Almost exactly 10 years later I was traveling through the Middle East and into a series of paradoxes painfully hard to reconcile.
In a massive Beirut refugee camp, an 80-year-old Palestinian widow, whose kindly, wrinkled face reflected a lifetime of struggle, described the Israeli confiscation of her family farm and what she described as the “murder” of her husband. “I pray every day,” she said in a sweet, humble voice, “that God will kill all the Jews.”
Days later in Jerusalem, a cab driver who said he was an Armenian Jew, described the explosion of a suicide car bomb that killed several children and scattered body parts around his taxi. “That,” he said through clenched teeth, “is why we have the wall.”
Passing through a Bethlehem checkpoint in what the Palestinians call the “Apartheid Wall,” I watched a young, female IDF soldier, with her boots on the sill of a glass booth and an M16 in her lap, facing the stream of several hundred Palestinians obediently presenting their papers to her as they tried to reach their homes in the West Bank.

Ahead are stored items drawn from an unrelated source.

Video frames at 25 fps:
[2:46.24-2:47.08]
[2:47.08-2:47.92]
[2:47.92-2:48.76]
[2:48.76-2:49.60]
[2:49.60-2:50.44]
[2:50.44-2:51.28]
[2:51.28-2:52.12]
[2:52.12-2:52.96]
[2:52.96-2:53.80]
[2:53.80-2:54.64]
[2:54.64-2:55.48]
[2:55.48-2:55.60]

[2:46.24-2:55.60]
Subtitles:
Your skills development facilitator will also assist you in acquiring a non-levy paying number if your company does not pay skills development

In Arab culture, showing the bottoms of ones shoes is a profound insult, communicating to others they are beneath contempt, nothing more than dirt. And that was the message sent by this young Israeli to hundreds of proud Arab men. I wondered how many future suicide bombers were being born in that line as I watched .

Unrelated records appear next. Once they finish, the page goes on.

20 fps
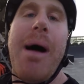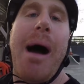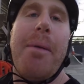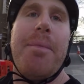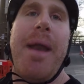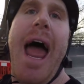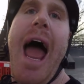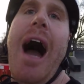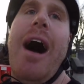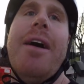up
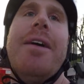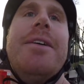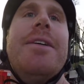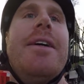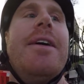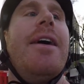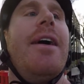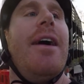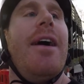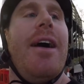now,
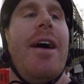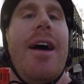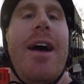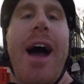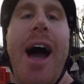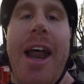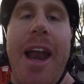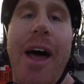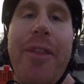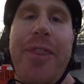
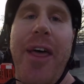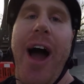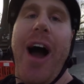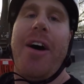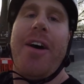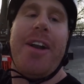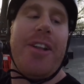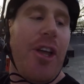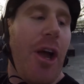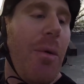and I think I'm
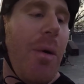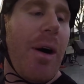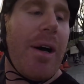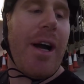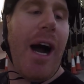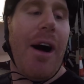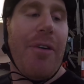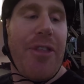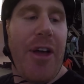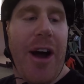going to do what
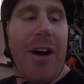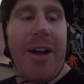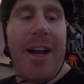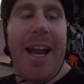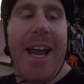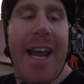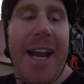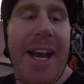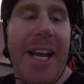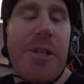I think I'm going to
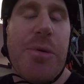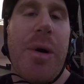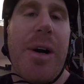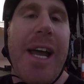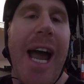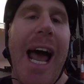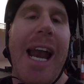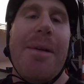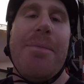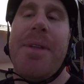hit this. What
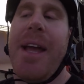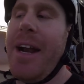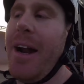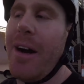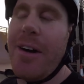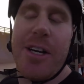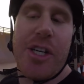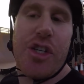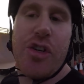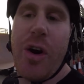Callum did. I'm
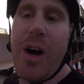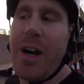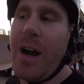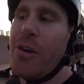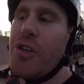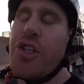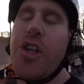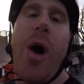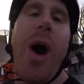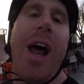going to try to go
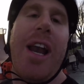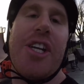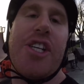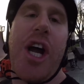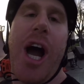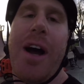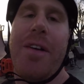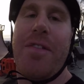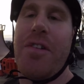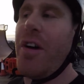stylish
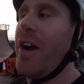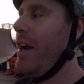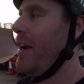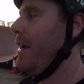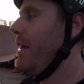over it.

In the aftermath of another Sept. 11, and in the more immediate shadow of yet more rioting and deaths in the Middle East, it is almost impossible to reconcile these endlessly conflicting images. The dots don’t connect into a coherent solution, they just lead to more rage.
In an eerily Biblical sense, the challenge of world peace is distilled into the Middle East conflict. And the only clear message is that rage and the violence it breeds, will never be the solution.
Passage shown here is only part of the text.